Charu mentioned that there was no point in being “desperate” to conduct the league as the safety aspect was more important than anything else during the coronavirus (COVID-19) crisis.

“In worst case scenario, if Pro Kabaddi League is not held this year, next year we will pick it up with renewed vigour. There is no point in being an early mover in this scenario, by taking risk which can come back to haunt you.

“We have to think of the nation, what it is going through at the moment. We have to reflect on that concern. I don’t think we should be desperate even though there are so many businesses entering a desperation phase. I really think, if we are patient, and do the right thing, if we have all the compliances with us, if the government is also with us, and if everybody is encouraging for the whole thing to grow again, we will (come back),” Charu, who is a well known sports commentator, said.

PKL was started in 2014. The league gained huge popularity among fans and has so far seen seven editions. The last tournament was in October 2019, won by Bengal Warriors.

Charu said PKL is hopeful of holding the league this year if the COVID-19 situation improves “dramatically”.  However, he added that it takes at least two to three months to prepare to host the tournament.

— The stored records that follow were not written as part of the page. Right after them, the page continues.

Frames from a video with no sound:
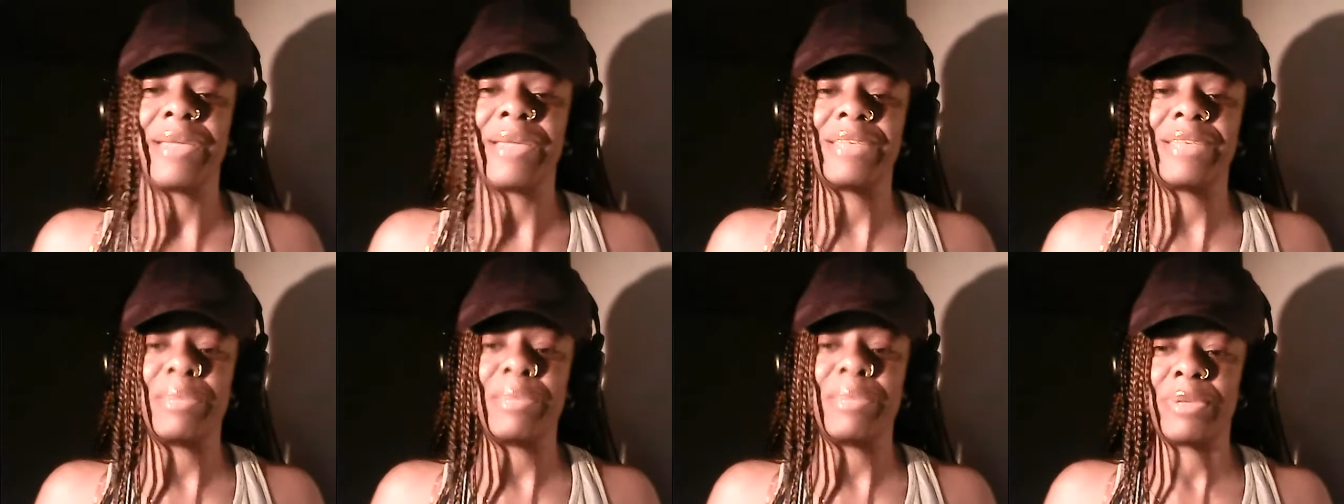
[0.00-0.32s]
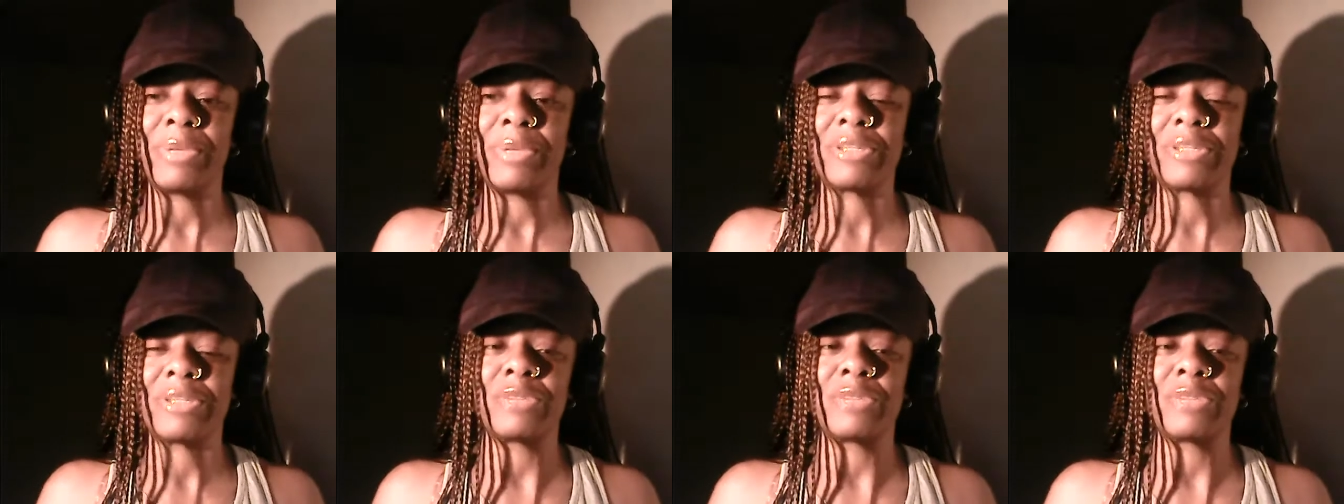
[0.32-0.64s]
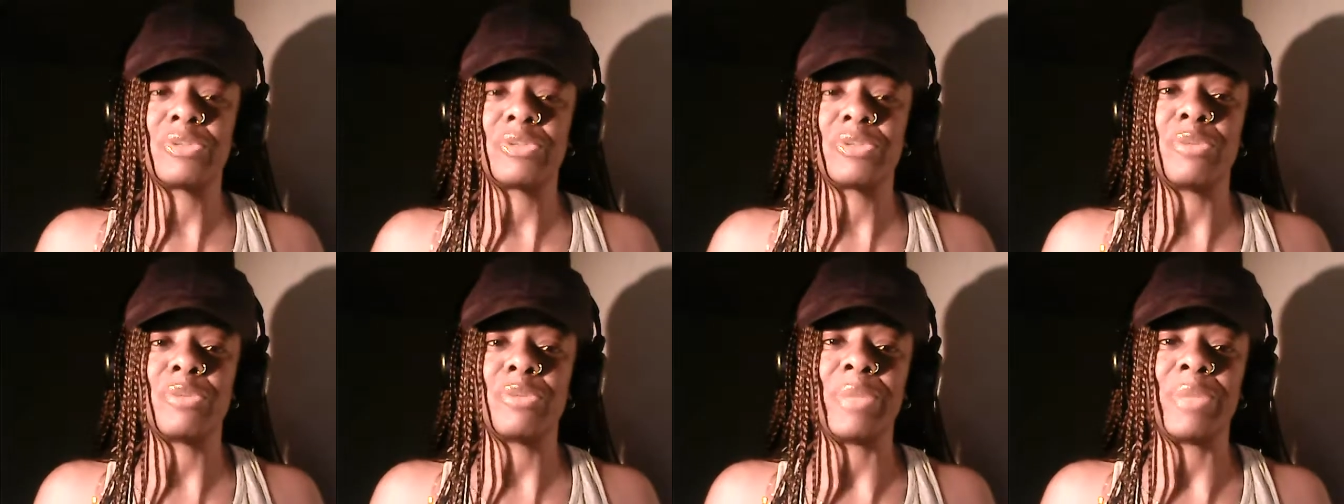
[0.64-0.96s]
keeping in touch
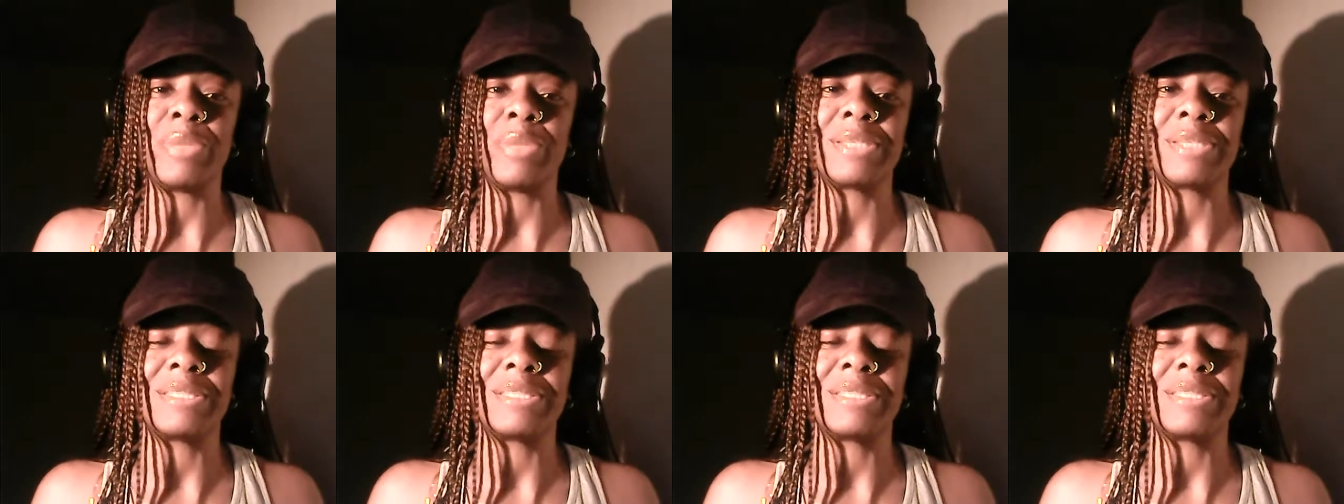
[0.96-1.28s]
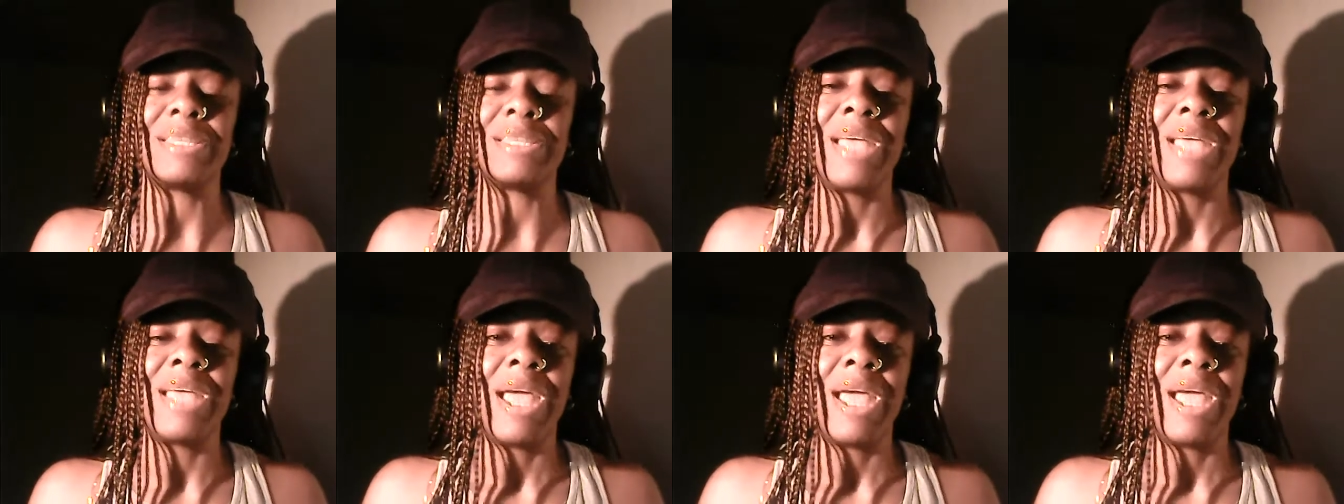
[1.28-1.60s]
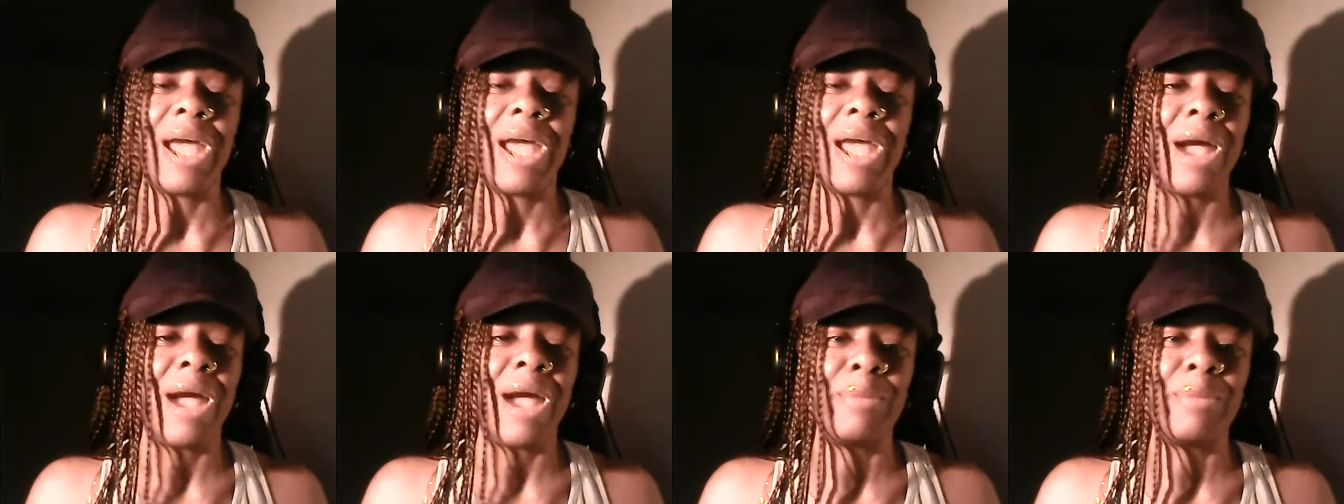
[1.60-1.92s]
with your bestie.
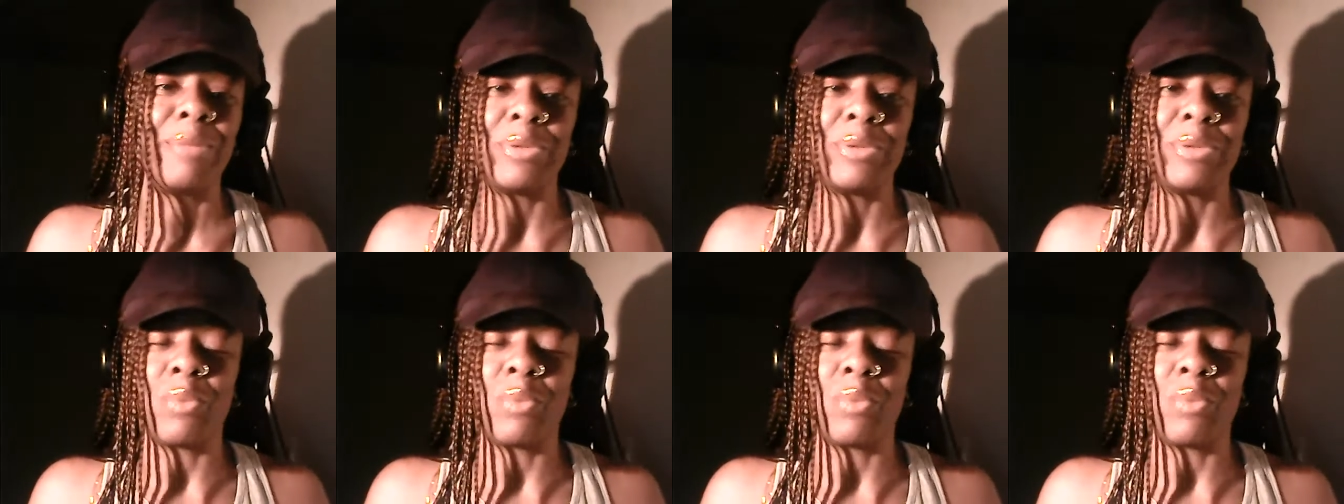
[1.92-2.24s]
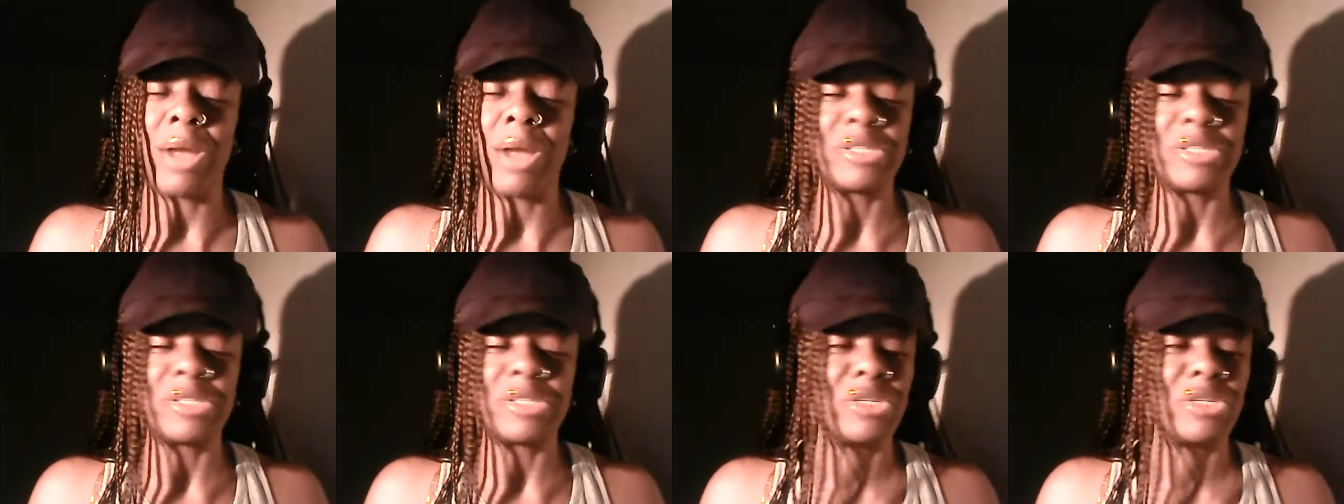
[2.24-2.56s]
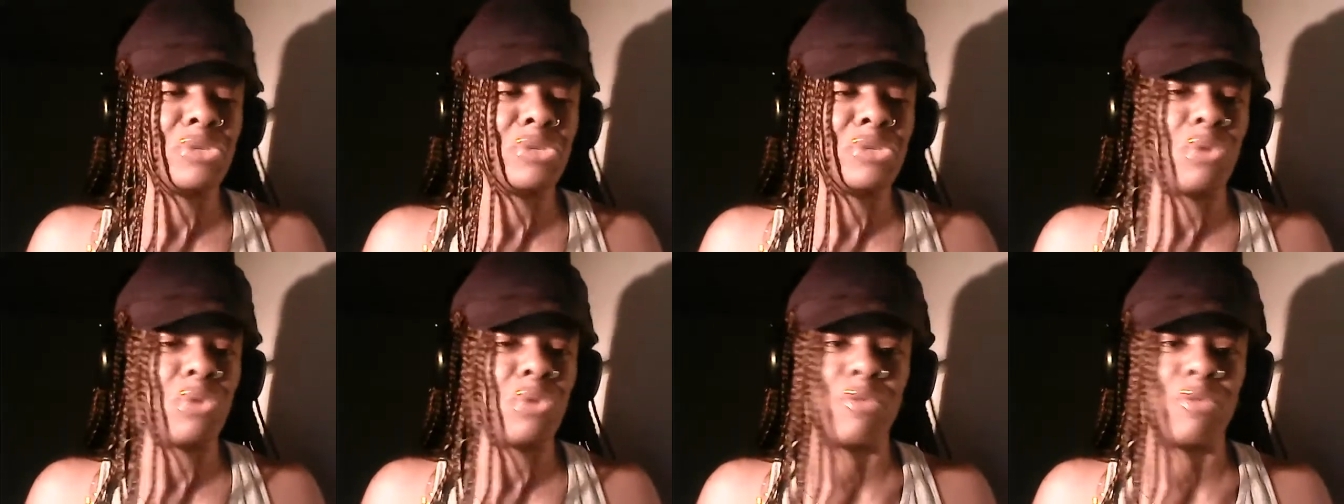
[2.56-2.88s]
I've been
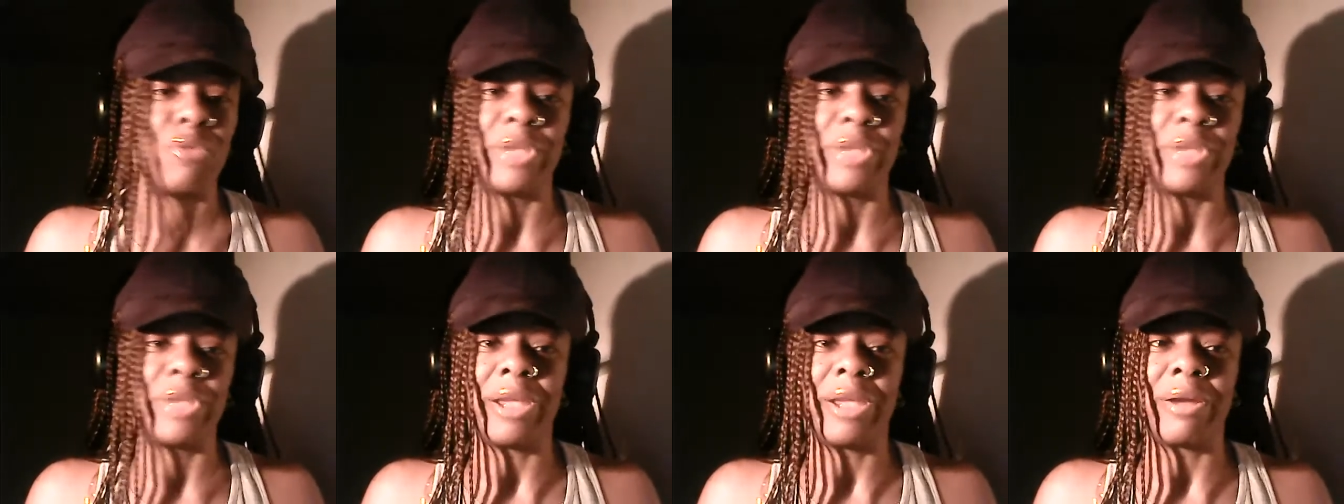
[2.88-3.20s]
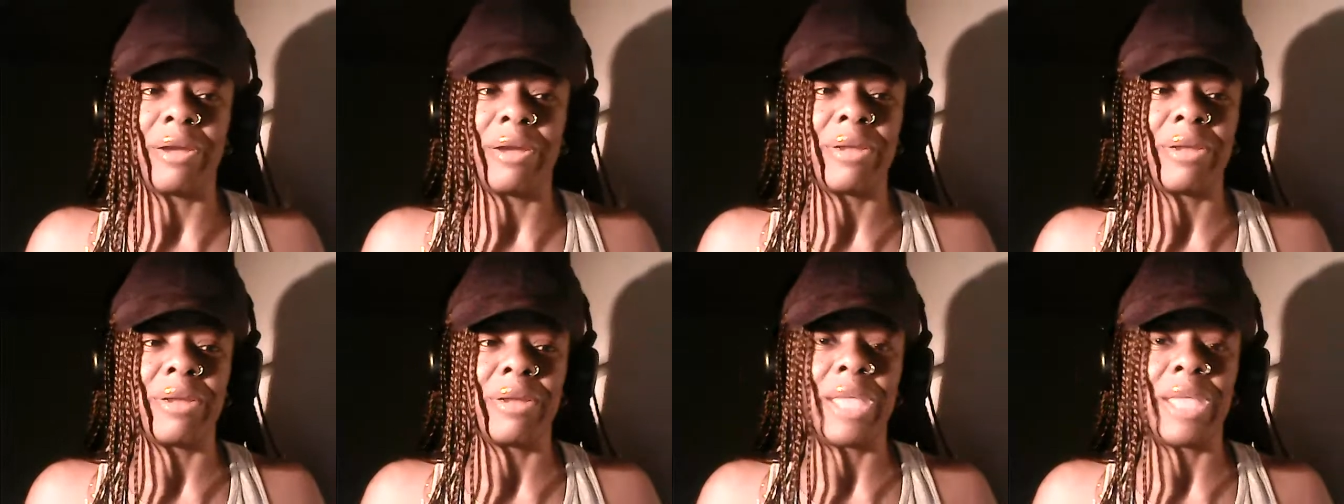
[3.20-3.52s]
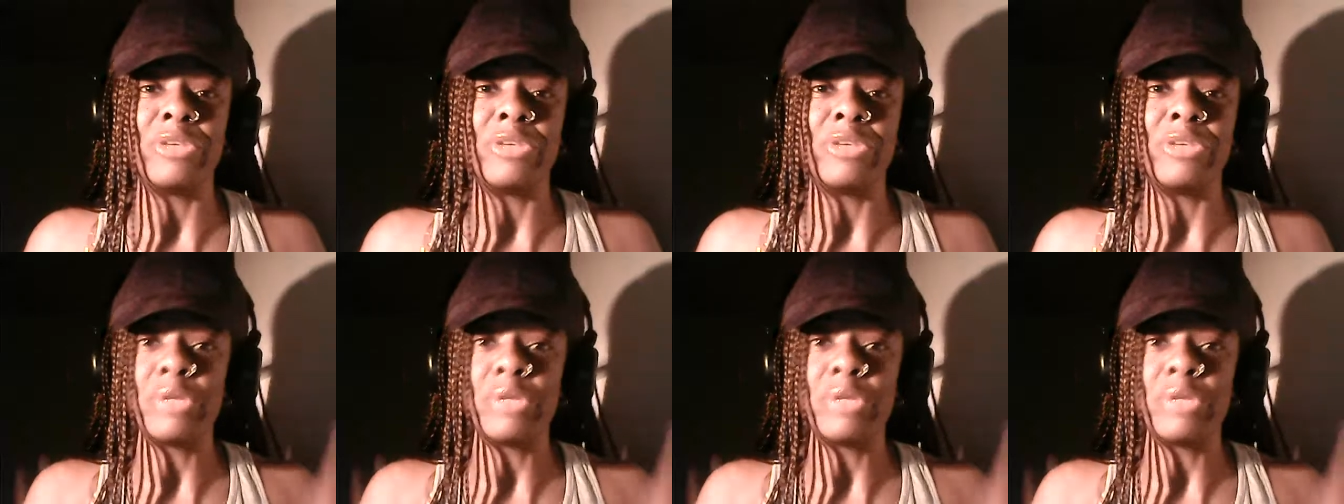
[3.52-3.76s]
watching you over there, and you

“The situation might improve dramatically. And, if it does, why not? However, it takes a bit of lead-up time, it can’t happen overnight. The led-up time to organise such a big league is minimum of two to three months. If it is fated not to happen this year, so be it. PKL is a premier property and I don’t think it is on any weak standing. Patience might be the word, now,” Charu said.

And, what if the tournament is a non-starter this year? “PKL is extremely well established. If God forbid, the situation doesn’t improve this year, we will certainly hold it next year with great gusto. Why must we go against any government regulation or any kind of public sentiment? We, along with billions of other people, have to just remain patient and positive,” Charu said.

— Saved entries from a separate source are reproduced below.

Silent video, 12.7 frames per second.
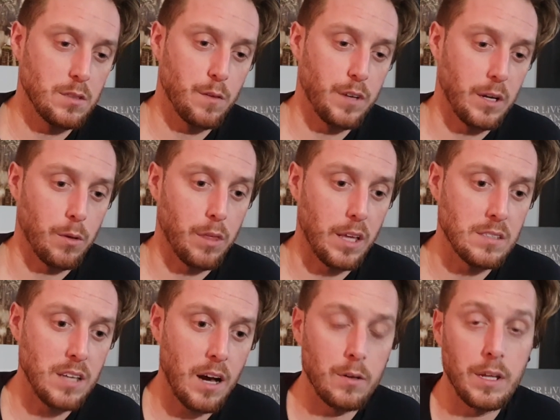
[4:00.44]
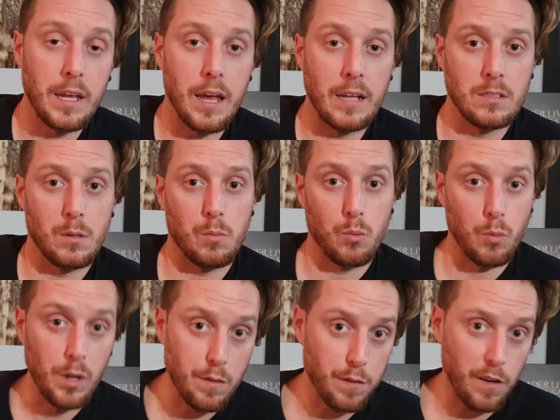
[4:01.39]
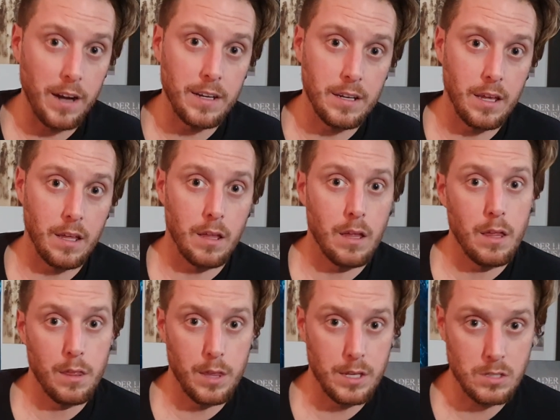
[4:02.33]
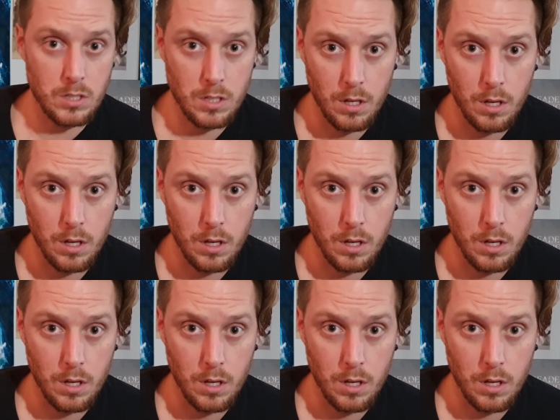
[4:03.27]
to figure things out, he ends up refinding this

Charu, who is a former CEO of IPL franchise Royal Challengers Bangalore (RCB), said cricket was different from kabaddi as it is a non-contact support and felt it would be a “challenge” to hold IPL 2020 without spectators, an option that the BCCI is exploring.

“The BCCI has announced the September-October window for IPL pending ICC confirmation on T20 World Cup. Cricket, relatively, is a non-contact sport. And, they will have precedence, not in India, like the West Indies-England series goes on. Then, BCCI can say, ‘why can’t we have IPL, because people are playing cricket around the world’. The government may say, ‘that is England and this is India and we have our own situation here’. But they (BCCI) might quote saying cricket is gradually opening up in other places and it is a non-contact sport essentially. If they use gloves, and no spit on the ball, there is no real exchange, or touch. It is a different sport and of course the stakes are very high. But, they too need to be very careful about government regulations.

“And, there will be other challenges (for the BCCI), having the IPL without the spectators. A lot of the IPL, because of the format itself, is about the excitement of the crowd. That will only be technologically engineered (if played behind closed doors). For cricket, it is imminently possible because of the nature of that sport. But, in kabaddi, they have to be more careful,” he signed off.